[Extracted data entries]
######

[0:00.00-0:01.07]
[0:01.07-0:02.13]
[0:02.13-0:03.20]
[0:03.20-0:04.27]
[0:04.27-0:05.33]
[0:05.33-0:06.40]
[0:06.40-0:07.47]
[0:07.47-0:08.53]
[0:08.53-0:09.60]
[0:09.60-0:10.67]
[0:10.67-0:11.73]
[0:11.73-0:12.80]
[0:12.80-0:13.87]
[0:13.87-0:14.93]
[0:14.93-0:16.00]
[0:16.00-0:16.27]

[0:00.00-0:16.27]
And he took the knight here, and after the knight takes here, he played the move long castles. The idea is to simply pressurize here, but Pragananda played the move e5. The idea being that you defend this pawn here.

######

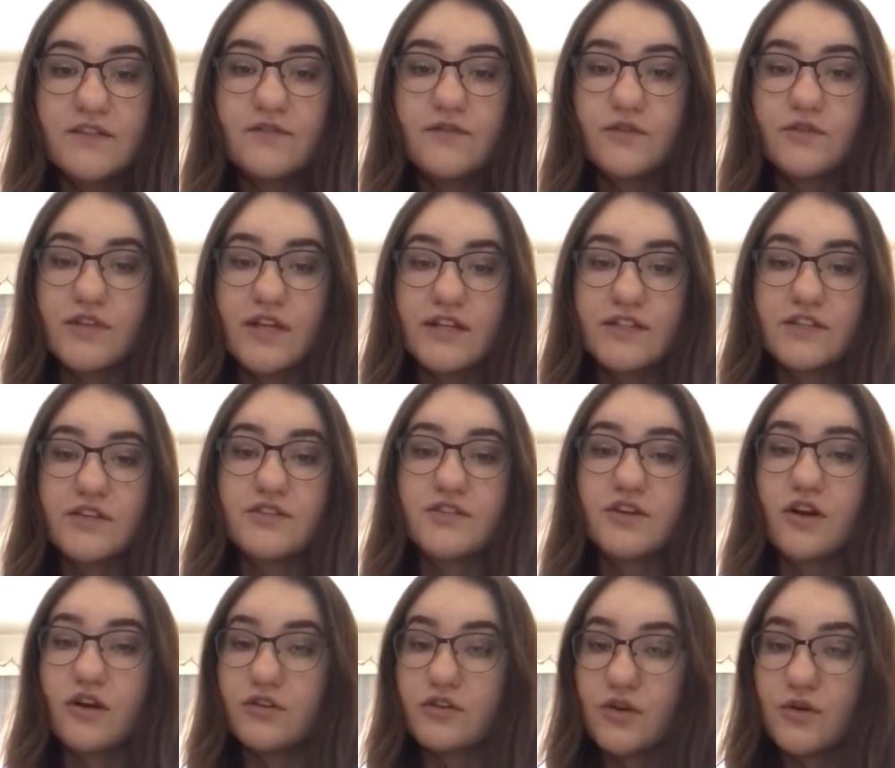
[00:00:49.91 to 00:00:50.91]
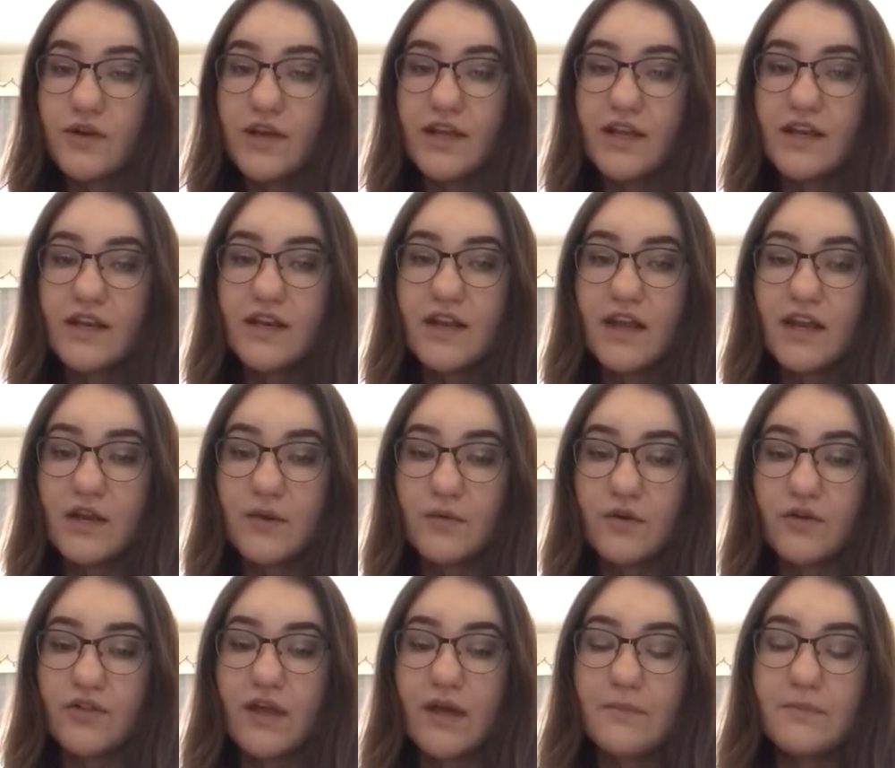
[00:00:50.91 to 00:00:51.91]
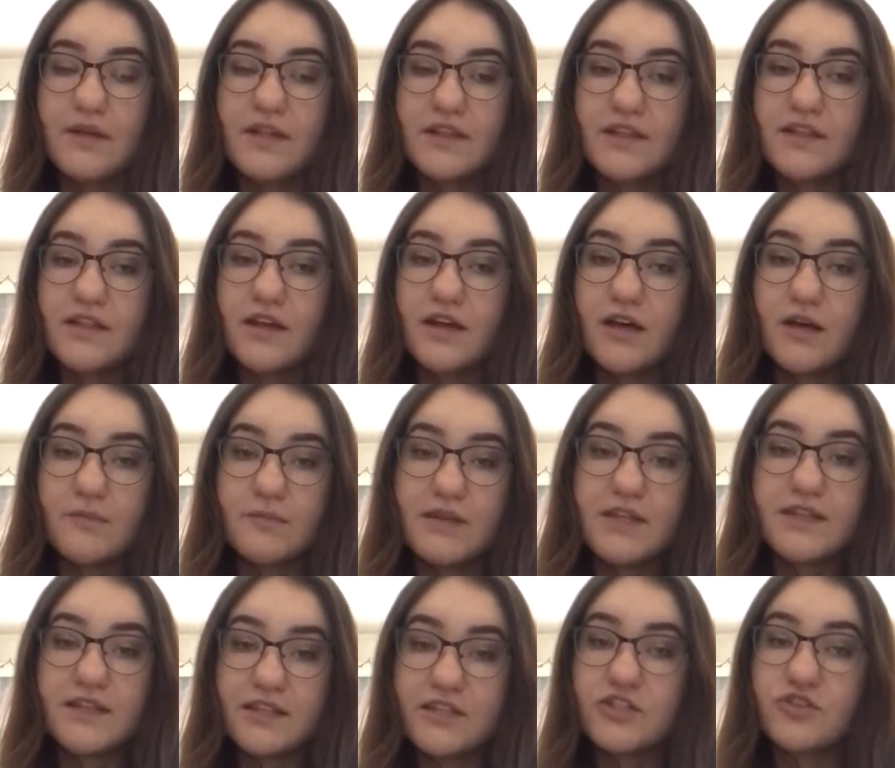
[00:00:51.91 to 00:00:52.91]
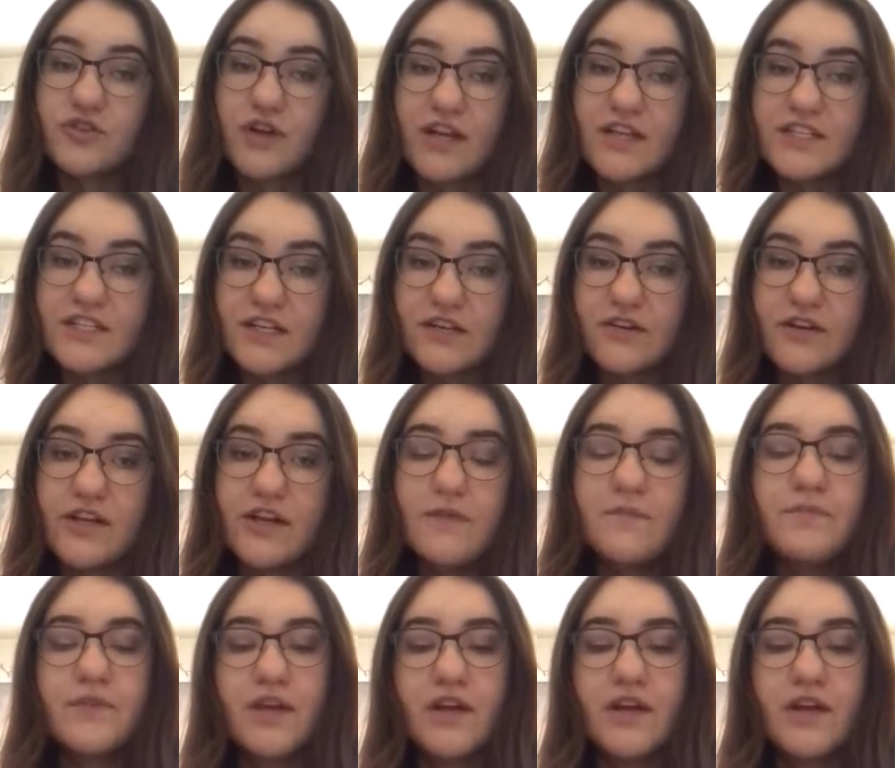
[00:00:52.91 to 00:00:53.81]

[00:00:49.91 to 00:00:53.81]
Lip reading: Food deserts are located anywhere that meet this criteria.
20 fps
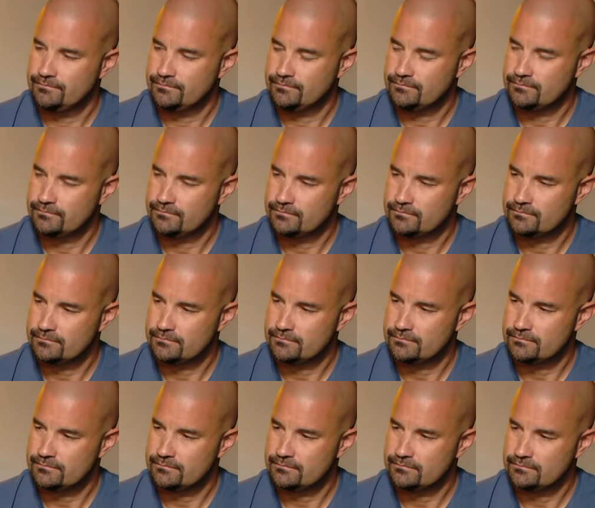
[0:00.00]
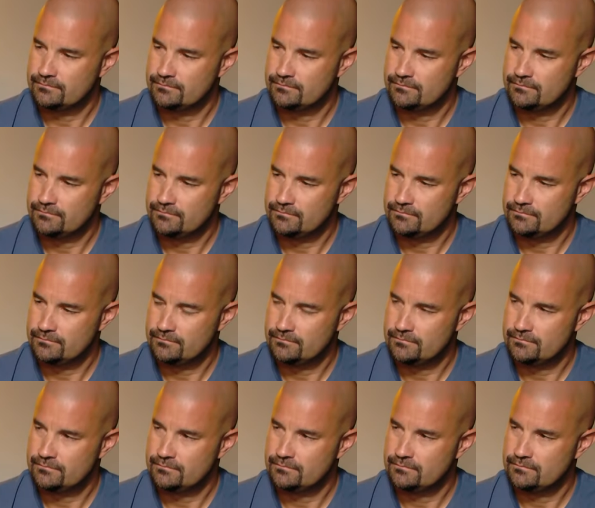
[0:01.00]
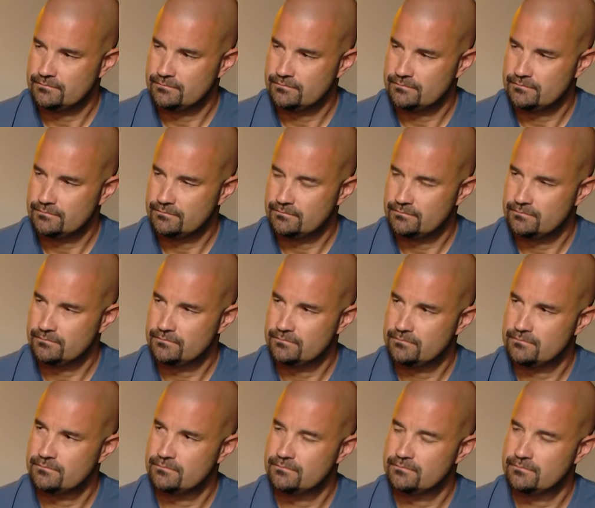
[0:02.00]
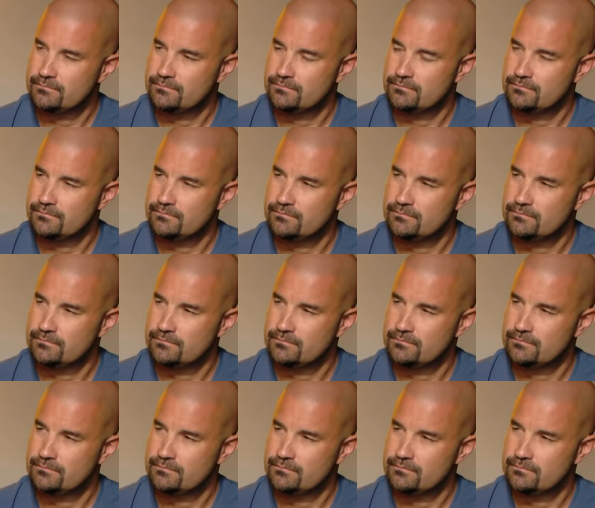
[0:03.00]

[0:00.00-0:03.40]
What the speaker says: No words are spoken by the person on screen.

######

From the entries above, print the lines beginning at the one with "[0:00.00-0:01.07]" and stopping after the one with "[0:16.00-0:16.27]", exactly as written and with nothing else.

Answer section
[0:00.00-0:01.07]
[0:01.07-0:02.13]
[0:02.13-0:03.20]
[0:03.20-0:04.27]
[0:04.27-0:05.33]
[0:05.33-0:06.40]
[0:06.40-0:07.47]
[0:07.47-0:08.53]
[0:08.53-0:09.60]
[0:09.60-0:10.67]
[0:10.67-0:11.73]
[0:11.73-0:12.80]
[0:12.80-0:13.87]
[0:13.87-0:14.93]
[0:14.93-0:16.00]
[0:16.00-0:16.27]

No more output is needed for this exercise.